§ What you need to do
With no images included, output each entry below exactly as it appears.

§ Material shown
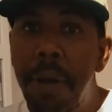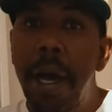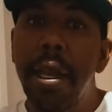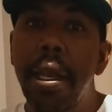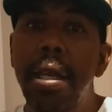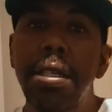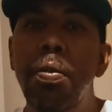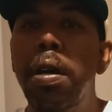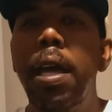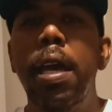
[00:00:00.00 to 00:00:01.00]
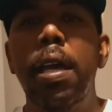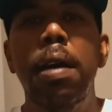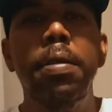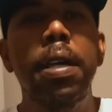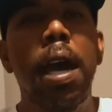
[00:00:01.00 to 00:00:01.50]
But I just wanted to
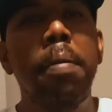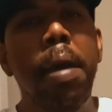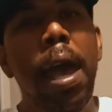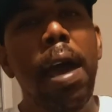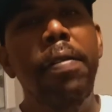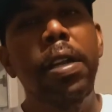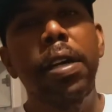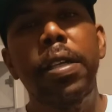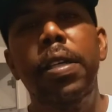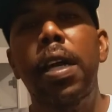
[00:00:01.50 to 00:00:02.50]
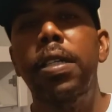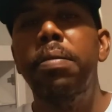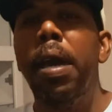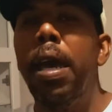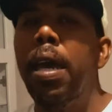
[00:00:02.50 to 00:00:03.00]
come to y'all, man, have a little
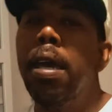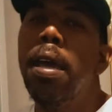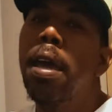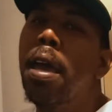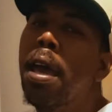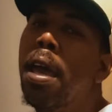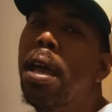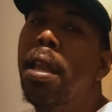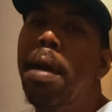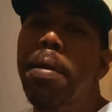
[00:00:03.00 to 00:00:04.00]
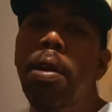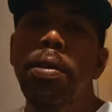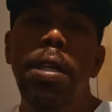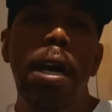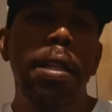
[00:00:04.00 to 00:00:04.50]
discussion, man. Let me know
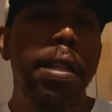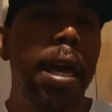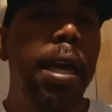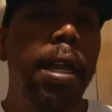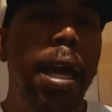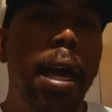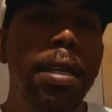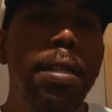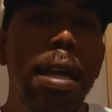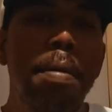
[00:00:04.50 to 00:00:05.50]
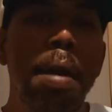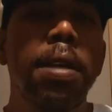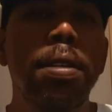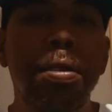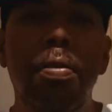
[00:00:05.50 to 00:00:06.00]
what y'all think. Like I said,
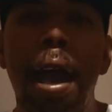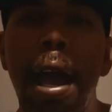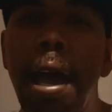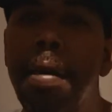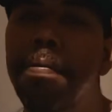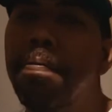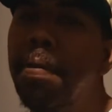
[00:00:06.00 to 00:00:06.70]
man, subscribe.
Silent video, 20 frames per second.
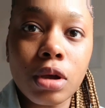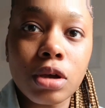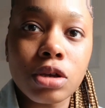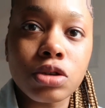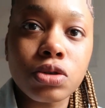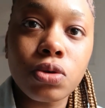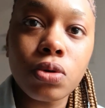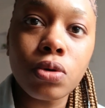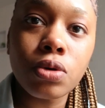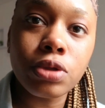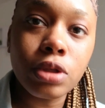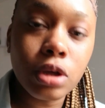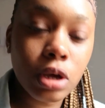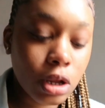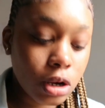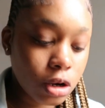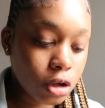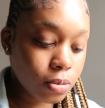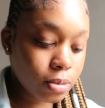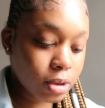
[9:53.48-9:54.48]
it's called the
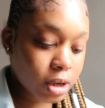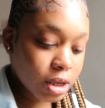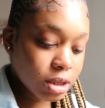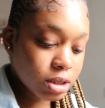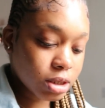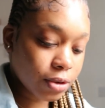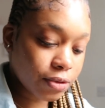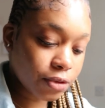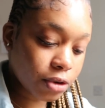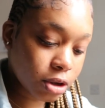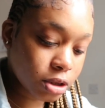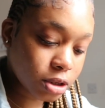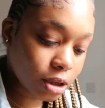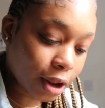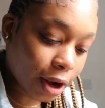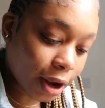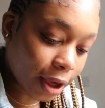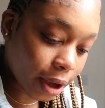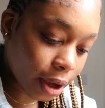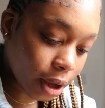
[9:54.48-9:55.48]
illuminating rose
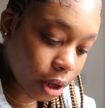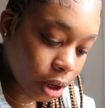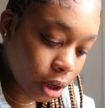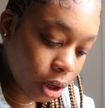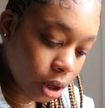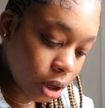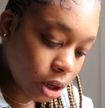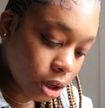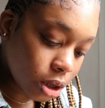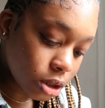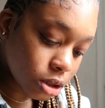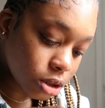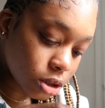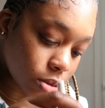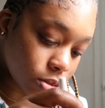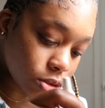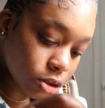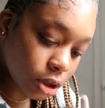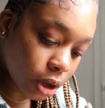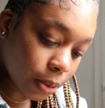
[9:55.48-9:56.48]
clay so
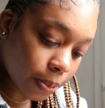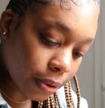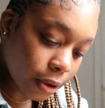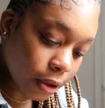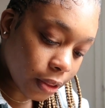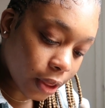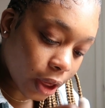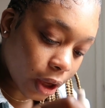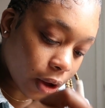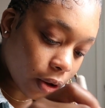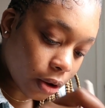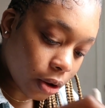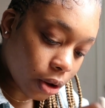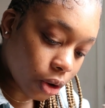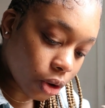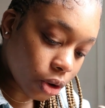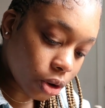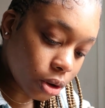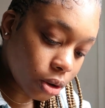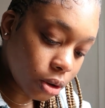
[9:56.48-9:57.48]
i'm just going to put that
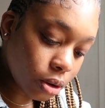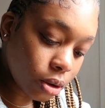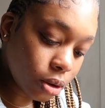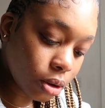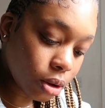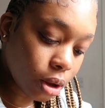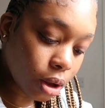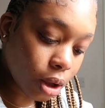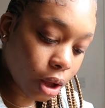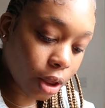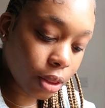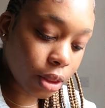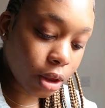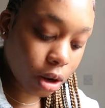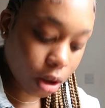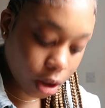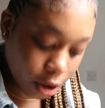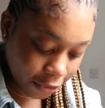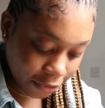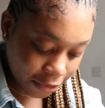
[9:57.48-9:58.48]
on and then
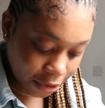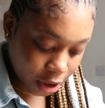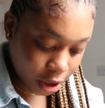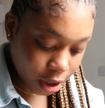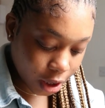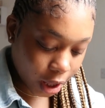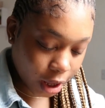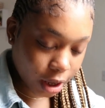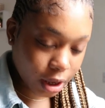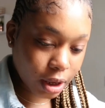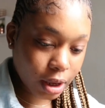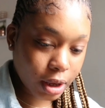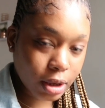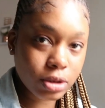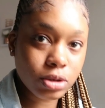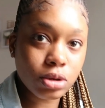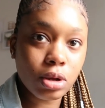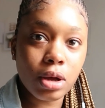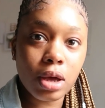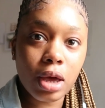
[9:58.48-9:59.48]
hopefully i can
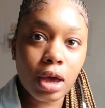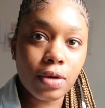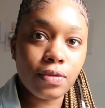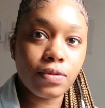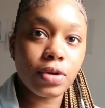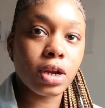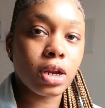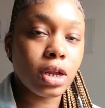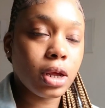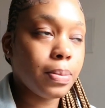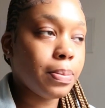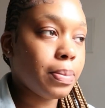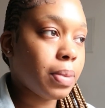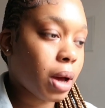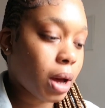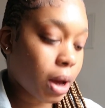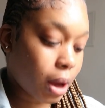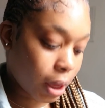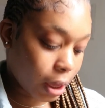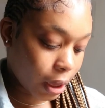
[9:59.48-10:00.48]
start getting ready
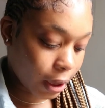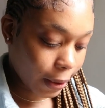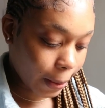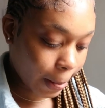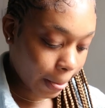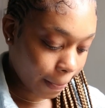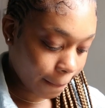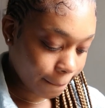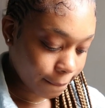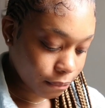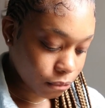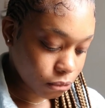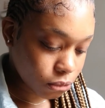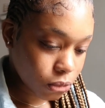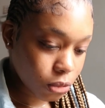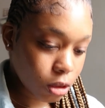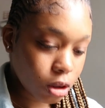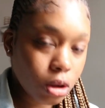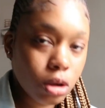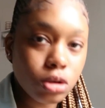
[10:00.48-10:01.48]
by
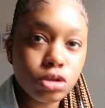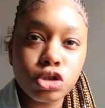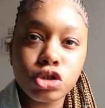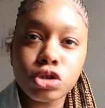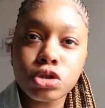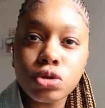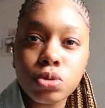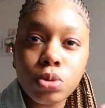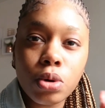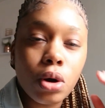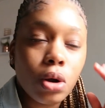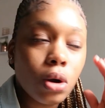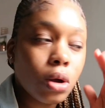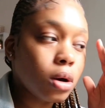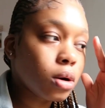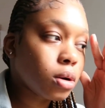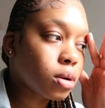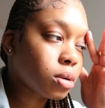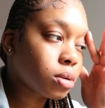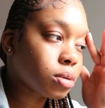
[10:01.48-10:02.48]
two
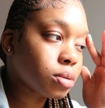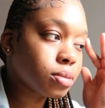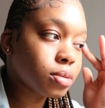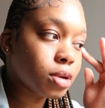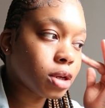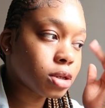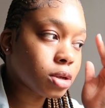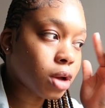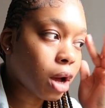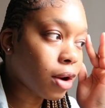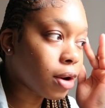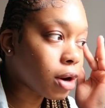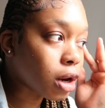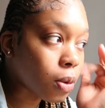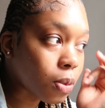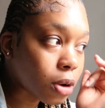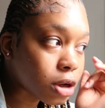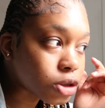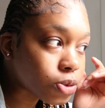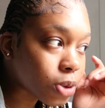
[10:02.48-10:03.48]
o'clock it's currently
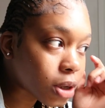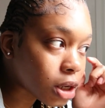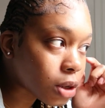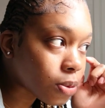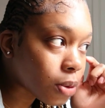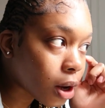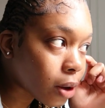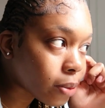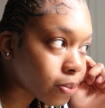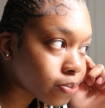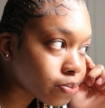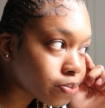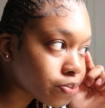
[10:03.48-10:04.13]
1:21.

§ Answer box
[00:00:00.00 to 00:00:01.00]
[00:00:01.00 to 00:00:01.50]
But I just wanted to
[00:00:01.50 to 00:00:02.50]
[00:00:02.50 to 00:00:03.00]
come to y'all, man, have a little
[00:00:03.00 to 00:00:04.00]
[00:00:04.00 to 00:00:04.50]
discussion, man. Let me know
[00:00:04.50 to 00:00:05.50]
[00:00:05.50 to 00:00:06.00]
what y'all think. Like I said,
[00:00:06.00 to 00:00:06.70]
man, subscribe.
Silent video, 20 frames per second.
[9:53.48-9:54.48]
it's called the
[9:54.48-9:55.48]
illuminating rose
[9:55.48-9:56.48]
clay so
[9:56.48-9:57.48]
i'm just going to put that
[9:57.48-9:58.48]
on and then
[9:58.48-9:59.48]
hopefully i can
[9:59.48-10:00.48]
start getting ready
[10:00.48-10:01.48]
by
[10:01.48-10:02.48]
two
[10:02.48-10:03.48]
o'clock it's currently
[10:03.48-10:04.13]
1:21.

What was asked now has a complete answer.